Internal Revenue Service ruling 59-60, which was cited by the Turgeon court, provides guidelines for ascertaining the fair market value of closеly held corporations. Under Revenue Ruling 59-60, “[t]he following factors, although not all-inclusive are fundamental and require careful analysis in each case [in determining fair market value of a closely held corporation]:
“(a) The nature of the business and the history of the enterprise from its inception.
“(b) The economic outlook in general and the condition and outlook of the specific industry in particular.
“(c) The book value of the stock and the financial condition of the business.
“(d) The earning capacity of the company.
“(e) The dividend-paying capacity.
“(f) Whether or not the enterprise has goodwill or other intangible value.
“(g) Sales of the stock and the size of the block of stock to be valued.
“(h) The market price of stocks of corporations engaged in the same or a similar line of business having their stocks actively traded in a free and open market, either on an exchange or over-the-counter.” Revenue Ruling 59-60 § 4 (26 C.F.R. § 20.2031-2).
We recognize that, in a marital dissolution action, the court is not required to value every asset. See
Bornemann
v.
Bornemann,
supra,
We note, as well, that the court could have fashioned its orders on many other relevant factors such as the evidence that the defendant had received past disbursements from his business interests, that there was some history of loans from corporation to corporation or the defendant’s residuary interest in a trust in which he had alreаdy received an advance and about which the court heard valuation testimony. But, because the court expressly based its order on its evaluation of the market value of the defendant’s shareholdings, we cannot rely on any of these alternate routes to an alimony order to uphold the order entered in this instance. In short, where the court has expressly stated the manner in which it arrived at its orders and the record reflects that the court’s analysis was flawed, the judgment may not be saved by referеnce to alternate analyses the court could have employed, but clearly did not.

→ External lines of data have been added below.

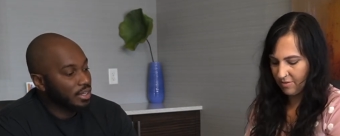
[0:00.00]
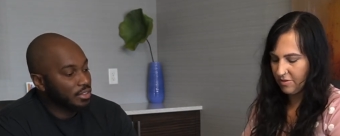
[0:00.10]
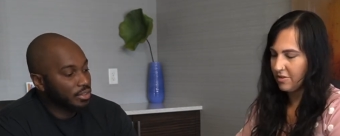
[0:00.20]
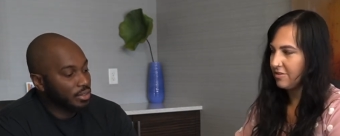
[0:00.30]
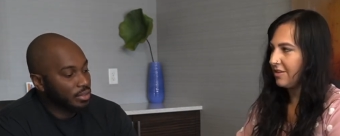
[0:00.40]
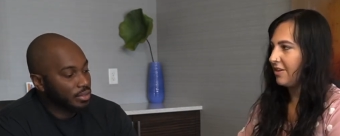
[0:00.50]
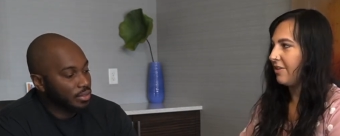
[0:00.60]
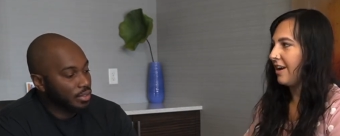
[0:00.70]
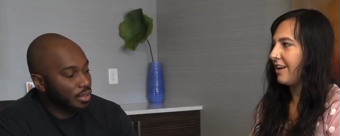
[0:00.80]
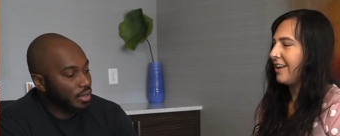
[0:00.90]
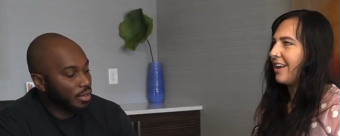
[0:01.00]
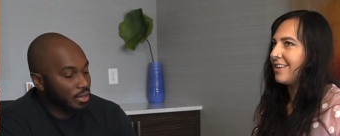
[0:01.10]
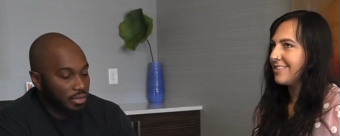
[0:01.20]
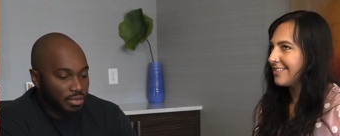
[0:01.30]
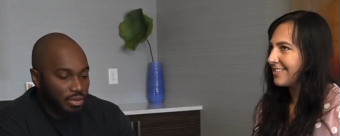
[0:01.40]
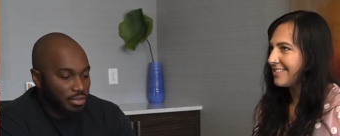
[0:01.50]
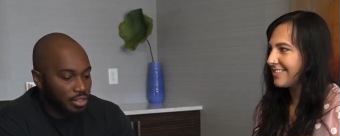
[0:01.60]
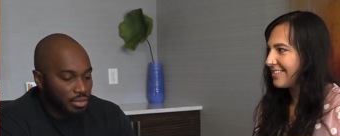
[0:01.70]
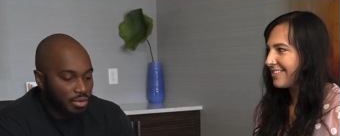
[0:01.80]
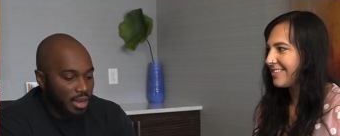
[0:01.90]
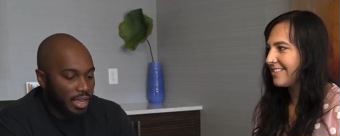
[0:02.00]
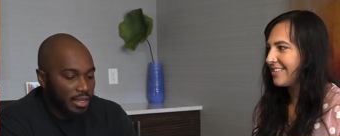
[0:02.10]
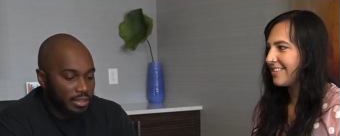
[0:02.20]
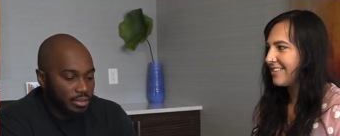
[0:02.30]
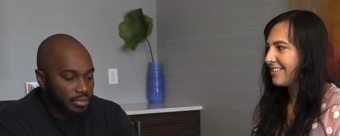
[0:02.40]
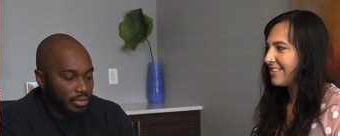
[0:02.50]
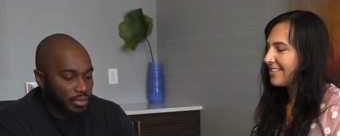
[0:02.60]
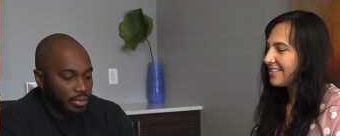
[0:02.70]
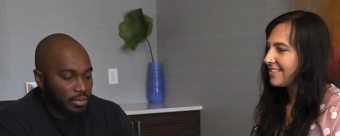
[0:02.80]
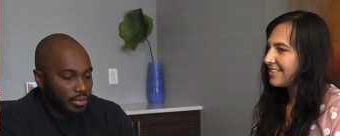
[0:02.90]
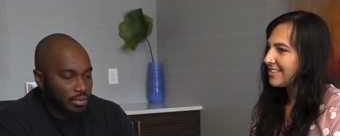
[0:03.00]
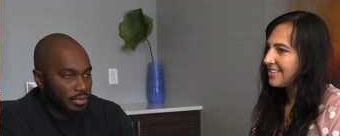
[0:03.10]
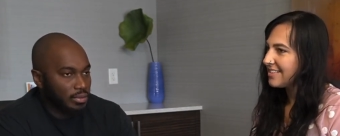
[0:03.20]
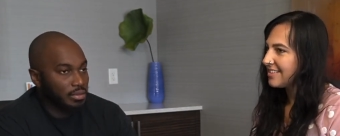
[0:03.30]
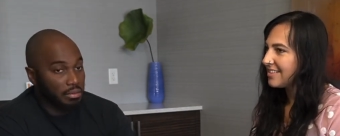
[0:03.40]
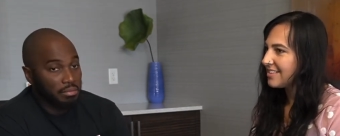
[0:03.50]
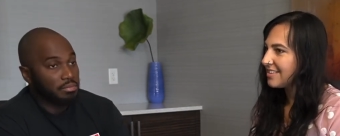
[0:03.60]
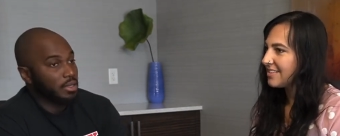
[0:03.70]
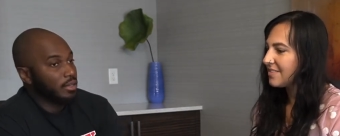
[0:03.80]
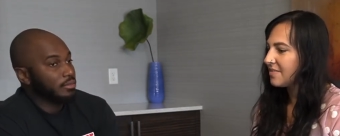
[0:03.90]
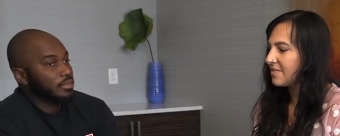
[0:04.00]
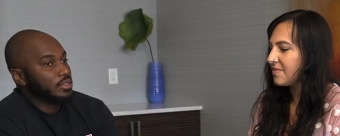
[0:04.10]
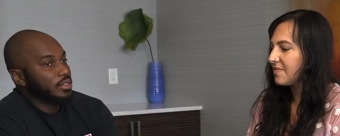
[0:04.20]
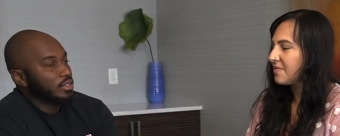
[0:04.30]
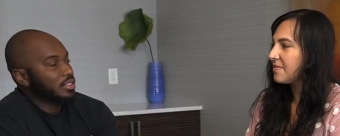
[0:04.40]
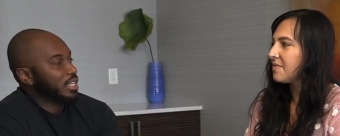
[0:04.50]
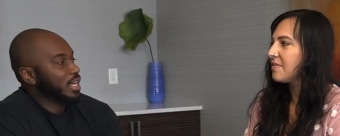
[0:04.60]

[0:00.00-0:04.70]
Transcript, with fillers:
Speaker 1: or nursing grad, or a new grad or a nurse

Indeed, the record reflects the court’s awareness of this deficiency in the plaintiffs proof.
In fact, the plaintiff did not contend that she had established valuation of the defendant’s interests. She introduced real estate values, then financial statements to show mortgages and extra cash and then multiplied by the defendant’s percentage interest. The plaintiff never claimed this was a proper valuation but invited the court to make a just award. The plaintiff never said the court could arrive at a value by this mathematic formula but the court patently did so.